In a lot of ways it seems to me that the point of the Hallows is that they do not work in the way that you think that they do. The supposedly "unbeatable" Elder Wand actually gets you KILLED by saying "come and have a go!" to everyone who knows you've got it. The power of the wand is to say that strength in itself is FUTILE – something that Lord Voldemort SERIOUSLY does not work out. Similarly, the resurrection stone does not really bring back the dead, only their shadows and then only to the person with the stone. It is really about MEMORIES, and how they never die so long as you remember them. And the cloak's power is not REALLY in its ability to make you invisible – Dumbledore long ago realised that there were other ways to make yourself unseen. The power of the cloak is in the fact that you can SHARE it.

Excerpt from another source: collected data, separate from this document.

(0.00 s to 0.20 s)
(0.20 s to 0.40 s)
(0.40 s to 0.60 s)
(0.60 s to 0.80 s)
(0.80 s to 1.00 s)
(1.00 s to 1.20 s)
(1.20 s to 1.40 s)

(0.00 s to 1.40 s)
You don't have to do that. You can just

Daddy Alex thought that this book was the one of the seven that is most like a MOVIE. Not so much for the pace and action – it starts off very very fast, slows down for its "Ring of Sauron" bit in the middle, then accelerates into an unputdownable final showdown at the finish – but because of the way that, like the films, favourite characters are no long integral to the plot but more likely to turn up and do their "moment" (which is rather the way that the films have been treating them). Good moments they do get though – Professor McGonnagle leading a charge of school desks; Draco being a cowardly git; Peeves defending the castle; Crabbe and Goyle finally getting something to say; Neville proving he's a true Gryffindor. And there are some lovely moments of redemption for Dudley Dursley, for Kreacher the House Elf and for Percy Weasley. The most cinematic moment though has to be villainous Bellatrix Lestrange finally getting hers – from a MOST unlikely person – in a moment straight out of ALIENS. I'm serious!

(Sadly, though, Miss Umbridge, even though she features quite a bit in the early part of the story, does not get a proper comeuppance. Boo. She deserved to be snake feed too! Nor does uber-bad werewolf Fenrir Greyback get the titanic confrontation that he seems to be set up for; I thought there'd be a BIG FIGHT between him and Professor Lupin! Ho hum. Ray Harryhausen, says Daddy Alex wistfully.)

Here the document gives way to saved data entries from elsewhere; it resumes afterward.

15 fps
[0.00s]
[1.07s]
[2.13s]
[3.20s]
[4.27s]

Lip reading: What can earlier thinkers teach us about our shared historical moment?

But in spite of all those other people, this is really a book about Harry and Ron and Hermione, and about Dumbledore and Voldemort and the choices that they made and who Harry learns to choose between.

All of that back story about Dumbledore, and what REALLY happened between him and his brother and his sister and between their family and the Muggles and between Dumbledore and the Dark Wizard Grindlewald – yes, the bloke mentioned on the chocolate frog card in the first book! – all of that seemingly unwise diversion when there are four Horcruxes to find and a Dark Lord to defeat, all of it turns out to be crucial.

The key line, maybe the best line, is between Harry and Voldemort:

Lord V: "I have done magics that Dumbledore never even DREAMED of!"

Harry: "No, he dreamed of them. It's just he was clever enough never to DO them."

Love is the most powerful force in the universe and it is what we are but what we choose that defines who we are.